* _Work to complete_
Restate each entry exactly, without pictures.

+ + + + +

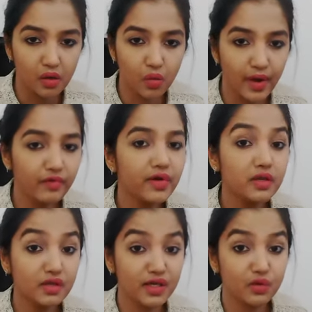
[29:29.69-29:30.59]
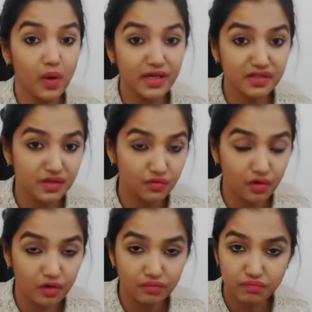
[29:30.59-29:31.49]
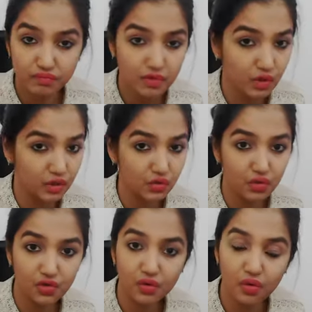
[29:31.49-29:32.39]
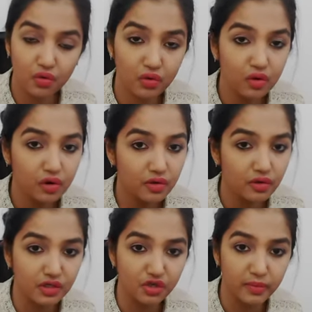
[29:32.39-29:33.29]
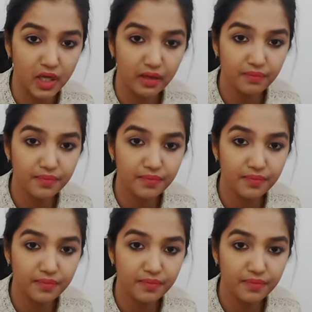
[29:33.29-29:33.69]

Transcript: whoever this advice is for, Cross Watcher or the Gemini,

+ + + + +

* _Exercise result_
[29:29.69-29:30.59]
[29:30.59-29:31.49]
[29:31.49-29:32.39]
[29:32.39-29:33.29]
[29:33.29-29:33.69]

Transcript: whoever this advice is for, Cross Watcher or the Gemini,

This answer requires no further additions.